> [THE INPUT]

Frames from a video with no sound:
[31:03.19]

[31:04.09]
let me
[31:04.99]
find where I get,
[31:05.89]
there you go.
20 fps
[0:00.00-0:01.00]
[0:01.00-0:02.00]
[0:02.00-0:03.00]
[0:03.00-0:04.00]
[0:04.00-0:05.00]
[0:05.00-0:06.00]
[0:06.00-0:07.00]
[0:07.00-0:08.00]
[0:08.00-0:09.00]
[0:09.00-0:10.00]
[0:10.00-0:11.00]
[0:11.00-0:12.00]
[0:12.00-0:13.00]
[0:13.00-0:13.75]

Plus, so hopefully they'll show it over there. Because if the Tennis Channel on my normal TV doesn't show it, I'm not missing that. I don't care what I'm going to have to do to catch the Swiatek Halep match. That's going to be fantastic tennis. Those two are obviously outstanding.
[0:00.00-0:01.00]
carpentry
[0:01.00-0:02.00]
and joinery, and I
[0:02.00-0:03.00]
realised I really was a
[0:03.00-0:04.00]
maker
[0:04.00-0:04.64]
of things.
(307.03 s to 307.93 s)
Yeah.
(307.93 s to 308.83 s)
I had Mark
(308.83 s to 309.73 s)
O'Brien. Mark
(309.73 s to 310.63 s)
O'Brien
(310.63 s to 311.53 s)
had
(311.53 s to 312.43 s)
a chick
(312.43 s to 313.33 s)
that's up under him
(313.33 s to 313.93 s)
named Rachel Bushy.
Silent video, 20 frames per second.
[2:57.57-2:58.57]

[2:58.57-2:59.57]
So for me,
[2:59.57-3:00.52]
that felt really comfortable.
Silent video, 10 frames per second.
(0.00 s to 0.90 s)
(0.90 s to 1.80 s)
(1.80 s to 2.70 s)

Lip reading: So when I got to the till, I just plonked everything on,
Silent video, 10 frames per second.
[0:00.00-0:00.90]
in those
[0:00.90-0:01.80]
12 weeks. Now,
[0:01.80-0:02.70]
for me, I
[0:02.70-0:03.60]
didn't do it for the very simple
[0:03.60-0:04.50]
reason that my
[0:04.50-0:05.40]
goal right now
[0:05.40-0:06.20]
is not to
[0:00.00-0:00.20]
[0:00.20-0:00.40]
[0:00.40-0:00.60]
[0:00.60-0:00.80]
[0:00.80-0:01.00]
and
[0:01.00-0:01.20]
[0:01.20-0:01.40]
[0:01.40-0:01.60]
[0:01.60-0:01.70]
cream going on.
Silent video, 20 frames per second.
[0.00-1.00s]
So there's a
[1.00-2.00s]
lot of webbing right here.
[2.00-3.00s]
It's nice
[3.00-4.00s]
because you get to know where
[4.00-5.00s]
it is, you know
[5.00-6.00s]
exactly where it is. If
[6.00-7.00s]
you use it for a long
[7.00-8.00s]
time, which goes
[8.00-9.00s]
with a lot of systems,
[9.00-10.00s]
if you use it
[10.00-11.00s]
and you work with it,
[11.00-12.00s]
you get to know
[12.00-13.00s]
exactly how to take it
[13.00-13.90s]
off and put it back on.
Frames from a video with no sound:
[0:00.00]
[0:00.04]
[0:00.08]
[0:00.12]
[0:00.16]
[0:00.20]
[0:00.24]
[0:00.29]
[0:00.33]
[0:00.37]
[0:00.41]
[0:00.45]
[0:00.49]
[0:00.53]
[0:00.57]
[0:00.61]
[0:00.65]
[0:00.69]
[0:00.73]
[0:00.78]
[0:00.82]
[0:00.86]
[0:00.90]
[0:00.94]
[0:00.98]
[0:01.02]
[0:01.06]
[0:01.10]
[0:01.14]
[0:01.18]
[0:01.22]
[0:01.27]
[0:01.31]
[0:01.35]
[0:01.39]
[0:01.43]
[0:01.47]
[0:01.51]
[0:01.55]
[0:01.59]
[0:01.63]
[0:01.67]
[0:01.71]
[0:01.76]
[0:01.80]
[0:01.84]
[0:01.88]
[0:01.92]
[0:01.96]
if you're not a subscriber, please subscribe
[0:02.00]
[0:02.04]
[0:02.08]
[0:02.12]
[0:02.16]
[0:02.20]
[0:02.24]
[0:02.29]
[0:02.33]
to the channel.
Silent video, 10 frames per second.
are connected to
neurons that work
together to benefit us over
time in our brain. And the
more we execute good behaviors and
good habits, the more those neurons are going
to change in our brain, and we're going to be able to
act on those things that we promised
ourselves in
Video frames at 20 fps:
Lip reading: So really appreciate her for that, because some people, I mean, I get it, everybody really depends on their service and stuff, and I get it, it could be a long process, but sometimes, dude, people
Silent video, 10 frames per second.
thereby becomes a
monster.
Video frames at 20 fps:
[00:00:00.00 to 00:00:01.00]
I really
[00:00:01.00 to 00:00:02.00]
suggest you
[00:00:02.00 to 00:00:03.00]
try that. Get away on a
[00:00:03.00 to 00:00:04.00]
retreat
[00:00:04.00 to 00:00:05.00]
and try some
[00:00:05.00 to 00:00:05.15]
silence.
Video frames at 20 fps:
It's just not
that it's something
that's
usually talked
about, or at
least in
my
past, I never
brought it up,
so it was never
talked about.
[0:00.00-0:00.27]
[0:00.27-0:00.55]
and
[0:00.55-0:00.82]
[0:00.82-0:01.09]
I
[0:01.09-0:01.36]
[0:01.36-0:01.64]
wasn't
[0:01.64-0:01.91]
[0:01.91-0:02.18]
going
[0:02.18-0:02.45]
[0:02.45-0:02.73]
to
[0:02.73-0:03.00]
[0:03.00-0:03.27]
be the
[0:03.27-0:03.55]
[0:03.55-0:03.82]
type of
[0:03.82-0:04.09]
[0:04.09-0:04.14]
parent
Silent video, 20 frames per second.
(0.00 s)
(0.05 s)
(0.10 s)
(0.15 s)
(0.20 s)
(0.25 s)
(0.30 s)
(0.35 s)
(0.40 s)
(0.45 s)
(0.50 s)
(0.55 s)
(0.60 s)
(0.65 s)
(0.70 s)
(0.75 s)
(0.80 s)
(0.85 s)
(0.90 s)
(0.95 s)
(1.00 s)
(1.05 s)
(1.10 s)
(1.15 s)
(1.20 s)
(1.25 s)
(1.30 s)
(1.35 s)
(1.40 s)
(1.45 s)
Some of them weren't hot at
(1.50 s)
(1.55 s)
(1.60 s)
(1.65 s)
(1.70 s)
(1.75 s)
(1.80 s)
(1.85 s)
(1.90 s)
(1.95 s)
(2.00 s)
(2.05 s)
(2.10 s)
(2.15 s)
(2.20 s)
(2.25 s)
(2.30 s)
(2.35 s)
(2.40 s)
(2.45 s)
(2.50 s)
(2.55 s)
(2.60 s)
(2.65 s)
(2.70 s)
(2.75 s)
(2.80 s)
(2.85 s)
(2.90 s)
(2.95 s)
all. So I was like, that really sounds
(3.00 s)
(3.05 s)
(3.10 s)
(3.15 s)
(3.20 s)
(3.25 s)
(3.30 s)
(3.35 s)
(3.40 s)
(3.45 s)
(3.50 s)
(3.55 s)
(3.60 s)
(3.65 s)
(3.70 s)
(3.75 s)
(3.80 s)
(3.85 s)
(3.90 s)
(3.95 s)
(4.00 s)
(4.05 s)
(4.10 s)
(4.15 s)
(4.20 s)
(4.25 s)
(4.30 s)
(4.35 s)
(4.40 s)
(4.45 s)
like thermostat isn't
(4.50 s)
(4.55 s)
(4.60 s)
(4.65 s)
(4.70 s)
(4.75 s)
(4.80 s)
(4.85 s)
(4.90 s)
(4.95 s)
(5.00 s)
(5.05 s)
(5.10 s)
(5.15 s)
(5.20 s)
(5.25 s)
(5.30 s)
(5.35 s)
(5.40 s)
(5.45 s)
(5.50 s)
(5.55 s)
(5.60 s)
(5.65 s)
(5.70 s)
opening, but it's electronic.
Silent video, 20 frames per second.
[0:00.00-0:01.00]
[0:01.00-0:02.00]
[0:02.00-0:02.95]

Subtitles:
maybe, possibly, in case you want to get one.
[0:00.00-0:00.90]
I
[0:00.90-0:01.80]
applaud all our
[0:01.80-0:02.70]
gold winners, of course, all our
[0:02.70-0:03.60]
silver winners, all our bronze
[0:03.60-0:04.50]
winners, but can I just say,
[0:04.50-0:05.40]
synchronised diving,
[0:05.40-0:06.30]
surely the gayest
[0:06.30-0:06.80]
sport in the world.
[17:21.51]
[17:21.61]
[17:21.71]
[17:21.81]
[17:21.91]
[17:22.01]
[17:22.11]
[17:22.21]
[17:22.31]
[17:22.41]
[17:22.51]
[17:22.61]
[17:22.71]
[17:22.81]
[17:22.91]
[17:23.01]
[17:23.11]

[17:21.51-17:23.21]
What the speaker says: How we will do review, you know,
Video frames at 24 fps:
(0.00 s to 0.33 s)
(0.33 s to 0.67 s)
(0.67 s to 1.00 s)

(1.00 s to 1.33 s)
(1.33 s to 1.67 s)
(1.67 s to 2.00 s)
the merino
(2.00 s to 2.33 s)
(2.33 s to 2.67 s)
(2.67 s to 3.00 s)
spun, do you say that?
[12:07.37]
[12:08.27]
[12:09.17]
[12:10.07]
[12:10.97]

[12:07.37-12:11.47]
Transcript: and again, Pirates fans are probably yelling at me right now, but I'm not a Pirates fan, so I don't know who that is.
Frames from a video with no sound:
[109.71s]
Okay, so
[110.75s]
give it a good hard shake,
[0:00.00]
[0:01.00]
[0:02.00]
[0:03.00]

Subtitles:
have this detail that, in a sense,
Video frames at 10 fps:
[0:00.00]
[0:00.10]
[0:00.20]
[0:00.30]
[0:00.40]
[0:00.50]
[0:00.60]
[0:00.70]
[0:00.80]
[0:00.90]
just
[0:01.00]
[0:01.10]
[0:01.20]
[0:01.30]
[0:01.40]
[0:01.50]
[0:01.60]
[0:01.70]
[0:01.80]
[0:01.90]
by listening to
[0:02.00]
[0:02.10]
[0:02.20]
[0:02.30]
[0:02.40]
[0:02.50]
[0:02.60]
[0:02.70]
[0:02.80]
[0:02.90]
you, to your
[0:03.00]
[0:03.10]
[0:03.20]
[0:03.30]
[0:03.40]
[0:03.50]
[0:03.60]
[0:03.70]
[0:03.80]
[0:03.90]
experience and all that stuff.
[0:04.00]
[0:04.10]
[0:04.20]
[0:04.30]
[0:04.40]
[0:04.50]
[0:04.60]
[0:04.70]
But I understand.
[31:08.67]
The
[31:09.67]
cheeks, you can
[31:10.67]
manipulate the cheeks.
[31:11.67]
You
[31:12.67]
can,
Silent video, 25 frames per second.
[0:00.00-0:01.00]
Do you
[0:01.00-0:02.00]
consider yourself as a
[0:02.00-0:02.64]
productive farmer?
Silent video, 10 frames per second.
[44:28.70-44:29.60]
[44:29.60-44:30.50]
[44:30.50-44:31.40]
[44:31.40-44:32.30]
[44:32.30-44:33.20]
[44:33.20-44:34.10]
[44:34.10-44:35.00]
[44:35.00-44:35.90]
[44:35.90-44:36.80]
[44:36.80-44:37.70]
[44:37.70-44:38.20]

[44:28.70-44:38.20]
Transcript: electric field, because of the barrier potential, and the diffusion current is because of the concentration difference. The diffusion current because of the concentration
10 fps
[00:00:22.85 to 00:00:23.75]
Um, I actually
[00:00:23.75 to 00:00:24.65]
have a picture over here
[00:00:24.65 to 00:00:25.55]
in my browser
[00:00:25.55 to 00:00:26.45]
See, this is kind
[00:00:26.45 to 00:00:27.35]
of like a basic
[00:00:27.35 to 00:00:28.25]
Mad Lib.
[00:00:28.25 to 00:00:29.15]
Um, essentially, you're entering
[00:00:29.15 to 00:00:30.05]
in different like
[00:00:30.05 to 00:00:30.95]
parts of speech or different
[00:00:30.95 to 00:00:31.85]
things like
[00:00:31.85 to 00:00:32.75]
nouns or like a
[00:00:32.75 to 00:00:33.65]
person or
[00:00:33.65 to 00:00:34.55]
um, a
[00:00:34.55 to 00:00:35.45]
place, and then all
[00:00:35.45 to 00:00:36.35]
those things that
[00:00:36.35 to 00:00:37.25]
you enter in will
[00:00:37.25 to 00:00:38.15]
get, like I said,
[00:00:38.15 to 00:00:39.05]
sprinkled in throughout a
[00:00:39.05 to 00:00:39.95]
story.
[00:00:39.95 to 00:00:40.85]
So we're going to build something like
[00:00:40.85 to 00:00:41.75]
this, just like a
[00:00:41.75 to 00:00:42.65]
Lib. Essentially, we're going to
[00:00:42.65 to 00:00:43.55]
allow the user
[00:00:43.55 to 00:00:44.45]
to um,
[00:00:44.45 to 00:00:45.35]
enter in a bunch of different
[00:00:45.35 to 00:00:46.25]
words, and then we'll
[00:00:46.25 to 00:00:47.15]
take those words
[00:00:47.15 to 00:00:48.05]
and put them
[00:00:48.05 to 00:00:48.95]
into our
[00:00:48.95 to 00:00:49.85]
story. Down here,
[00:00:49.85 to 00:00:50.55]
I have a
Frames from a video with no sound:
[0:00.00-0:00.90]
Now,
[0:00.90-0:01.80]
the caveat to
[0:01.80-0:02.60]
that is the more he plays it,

> [WHAT TO DO]
Reproduce, with no other lines, the one containing "[00:00:49.85 to 00:00:50.55]" and all lines after it through the end of the data above.

> [RESPONSE AREA]
[00:00:49.85 to 00:00:50.55]
I have a
Frames from a video with no sound:
[0:00.00-0:00.90]
Now,
[0:00.90-0:01.80]
the caveat to
[0:01.80-0:02.60]
that is the more he plays it,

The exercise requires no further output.